Bundesarbeitsminister Olaf Scholz (SPD) bezeichnete die Richtlinien als »gute Lösung« für Deutschland. Für die Beschäftigten ändere sich kaum etwas, da Deutschland schon jetzt ein sehr modernes Arbeitsrecht habe. SPD-Sozialexpertin Karin Jöns stellte sich dagegen frontal gegen ihren Parteifreund: Das Ergebnis sei ein »Schlag ins Gesicht für alle Arbeitnehmer«, erklärte sie am Dienstag in Brüssel. Die EU-Abgeordnete der LINKEN, Gabi Zimmer, warf Scholz vor, er sage die Unwahrheit, wenn er behaupte, dass sich für Deutschland nichts ändere. Die EU-Grüne Elisabeth Schroedter sprach von einem »großen Rückschlag für den Schutz der Arbeitnehmer«. Ähnlich äußerte sich der spanische Minister Celestino Corbacho. Spaniens sozialistische Regierung hatte ebenso wie Belgien, Ungarn, Griechenland und Zypern strengere Regeln zum Schutz von Arbeitnehmern gefordert. Weil Frankreich in dieser Frage umschwenkte, konnte die Minderheit den Plan nicht mehr blockieren.

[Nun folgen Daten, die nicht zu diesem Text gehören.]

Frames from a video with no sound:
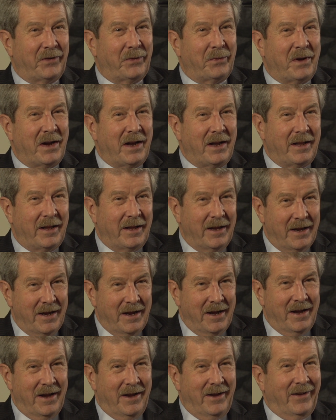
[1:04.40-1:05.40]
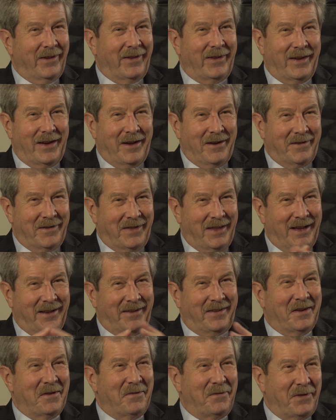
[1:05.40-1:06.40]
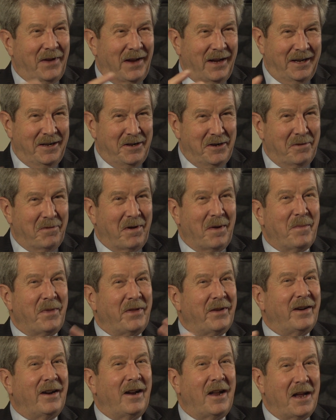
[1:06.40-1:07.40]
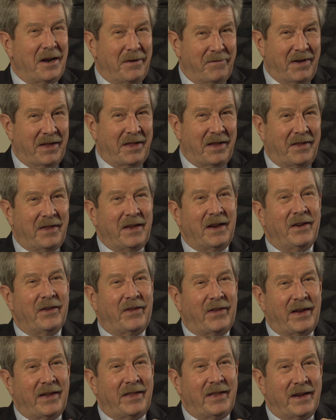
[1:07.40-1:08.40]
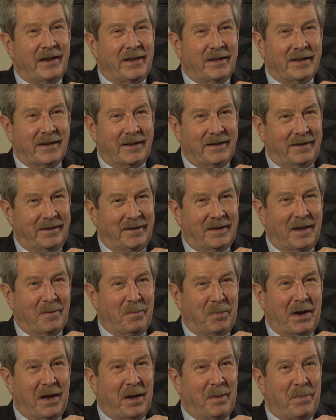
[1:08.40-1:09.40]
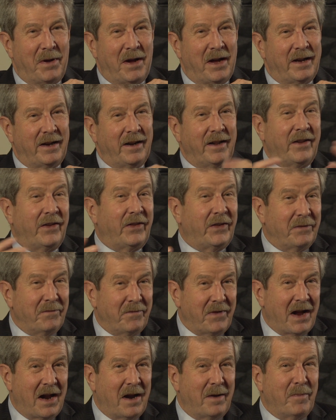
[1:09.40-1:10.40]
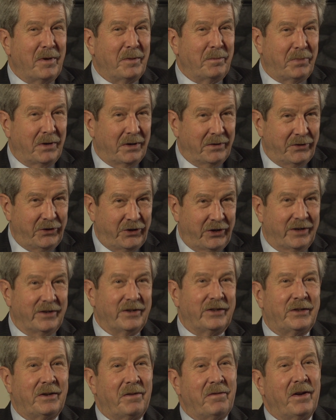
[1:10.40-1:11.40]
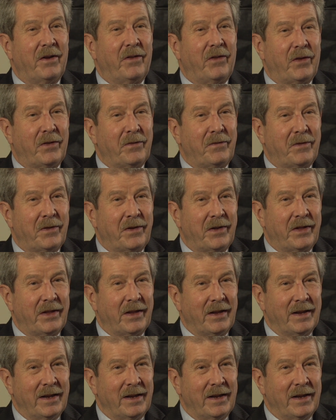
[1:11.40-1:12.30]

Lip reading: as well. So that's a fairly new one, but there are a lot of other things, I think, that play a part in this: environment, pollution, so on and so forth.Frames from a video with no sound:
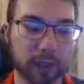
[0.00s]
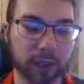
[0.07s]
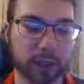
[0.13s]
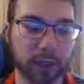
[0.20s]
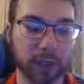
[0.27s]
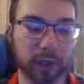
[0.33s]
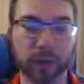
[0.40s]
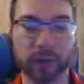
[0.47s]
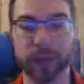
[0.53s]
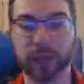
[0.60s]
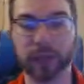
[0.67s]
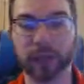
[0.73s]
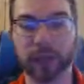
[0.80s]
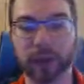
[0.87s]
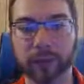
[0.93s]
to a few duels
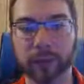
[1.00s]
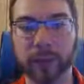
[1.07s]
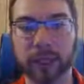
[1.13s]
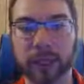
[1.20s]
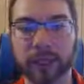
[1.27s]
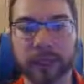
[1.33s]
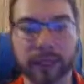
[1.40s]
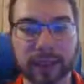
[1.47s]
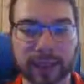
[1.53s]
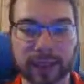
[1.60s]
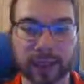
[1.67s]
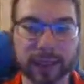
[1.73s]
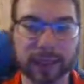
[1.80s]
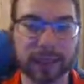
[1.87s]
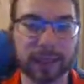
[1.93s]
here.
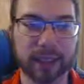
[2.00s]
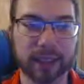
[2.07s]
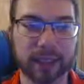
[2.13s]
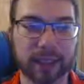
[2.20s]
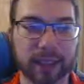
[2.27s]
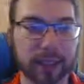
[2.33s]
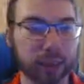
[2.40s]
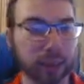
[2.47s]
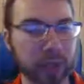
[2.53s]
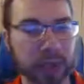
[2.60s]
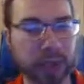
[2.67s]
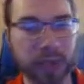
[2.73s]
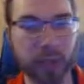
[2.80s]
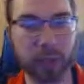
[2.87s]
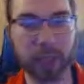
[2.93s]
It's a pretty
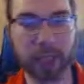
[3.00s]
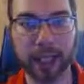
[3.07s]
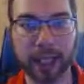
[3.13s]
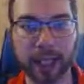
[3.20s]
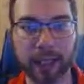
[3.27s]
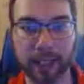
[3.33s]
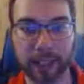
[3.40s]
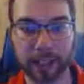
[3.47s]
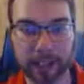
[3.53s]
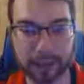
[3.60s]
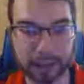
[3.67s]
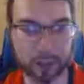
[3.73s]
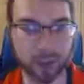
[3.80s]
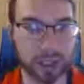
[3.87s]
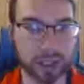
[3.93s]
complicated deck. This is
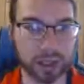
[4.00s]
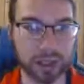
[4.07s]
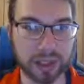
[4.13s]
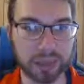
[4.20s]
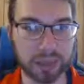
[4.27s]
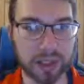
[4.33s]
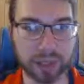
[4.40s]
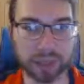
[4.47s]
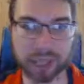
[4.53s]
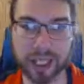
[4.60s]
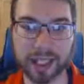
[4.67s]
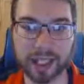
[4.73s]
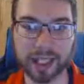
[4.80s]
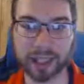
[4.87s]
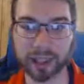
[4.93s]
one of those big
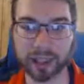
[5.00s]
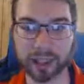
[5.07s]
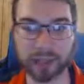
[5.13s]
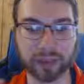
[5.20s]
brain decks. You haveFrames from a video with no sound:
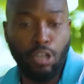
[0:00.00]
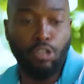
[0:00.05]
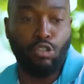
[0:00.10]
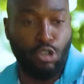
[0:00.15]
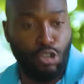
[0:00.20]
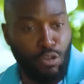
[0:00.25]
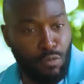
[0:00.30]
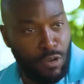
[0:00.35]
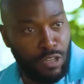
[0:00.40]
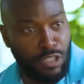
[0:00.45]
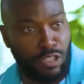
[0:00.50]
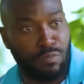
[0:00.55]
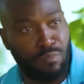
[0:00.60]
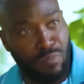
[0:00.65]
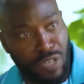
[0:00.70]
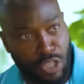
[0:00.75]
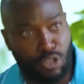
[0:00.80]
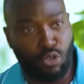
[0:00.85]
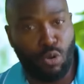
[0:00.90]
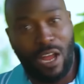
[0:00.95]
Or do you want
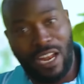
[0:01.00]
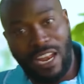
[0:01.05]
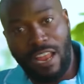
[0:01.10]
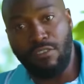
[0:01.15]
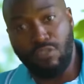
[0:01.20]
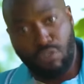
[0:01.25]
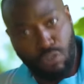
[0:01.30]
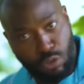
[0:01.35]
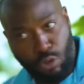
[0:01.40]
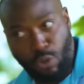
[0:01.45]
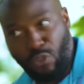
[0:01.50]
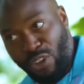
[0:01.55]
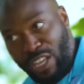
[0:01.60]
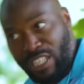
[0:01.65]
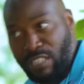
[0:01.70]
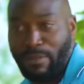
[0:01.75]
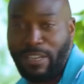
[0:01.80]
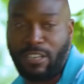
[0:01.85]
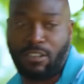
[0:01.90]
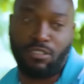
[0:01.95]
me to allow you to
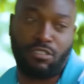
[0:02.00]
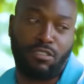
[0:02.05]
fight my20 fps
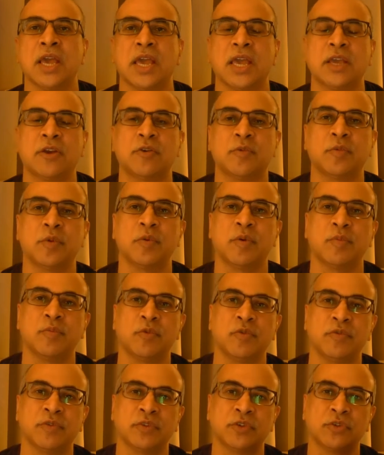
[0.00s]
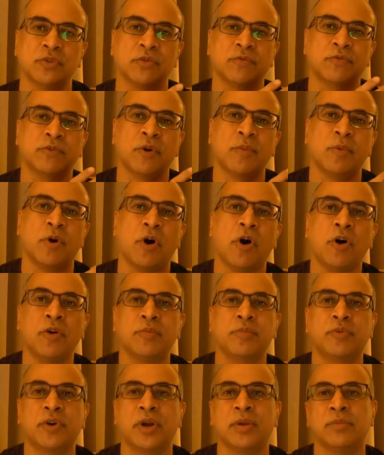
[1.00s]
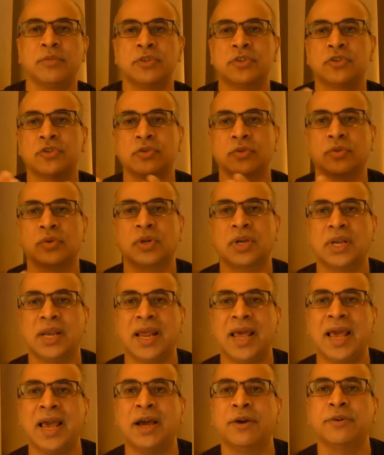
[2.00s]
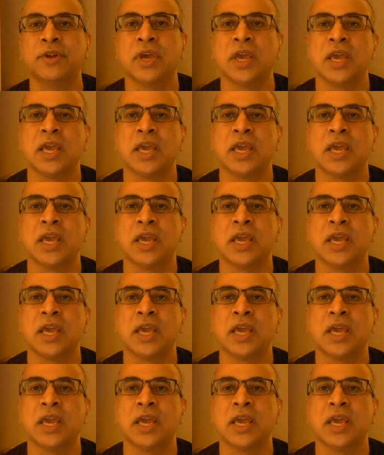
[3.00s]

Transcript: It could be we're moving to from on-premise to cloud.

Der Ratsbeschluss zu Leiharbeitern unterdessen sieht vor, dass Zeitarbeiter grundsätzlich vom ersten Tag an gleiche Rechte bekommen wie Festangestellte im selben Betrieb. Das gilt für Bezahlung, Urlaub und Elternzeit. Ausnahmen sind möglich, wenn Gewerkschaften und Arbeitgeber dies auf nationaler Ebene vereinbaren. Diese Richtlinie sei im Großen und Ganzen ein Fortschritt, sagte EGB-Expertin Catelene Passchier. Auch DGB-Chef Michael Sommer sprach von einem »kleinen Fortschritt für ein soziales Europa«, es sei zu begrüßen, dass der Grundsatz der Gleichbehandlung von Leiharbeitskräften mit dem Stammpersonal des Einsatzbetriebes zum europaweiten Standard werden solle. Der Gewerkschafter sieht jedoch für Deutschland keine Verbesserung.
EU-Sozialkommissar Vladimir Spidla wertete den Beschluss als Verbesserung für Millionen Beschäftigte. »Dies ist ein großer Fortschritt für europäische Arbeitnehmer und stärkt den sozialen Dialog.« Er bringe den Arbeitnehmern und Zeitarbeitern »mehr Sicherheit und bessere Bedingungen«. Zugleich erhalte die Industrie mehr Flexibilität.
Bundesminister Scholz bezeichnete die beiden Richtlinien als »wichtige Bausteine eines sozialen Europas«.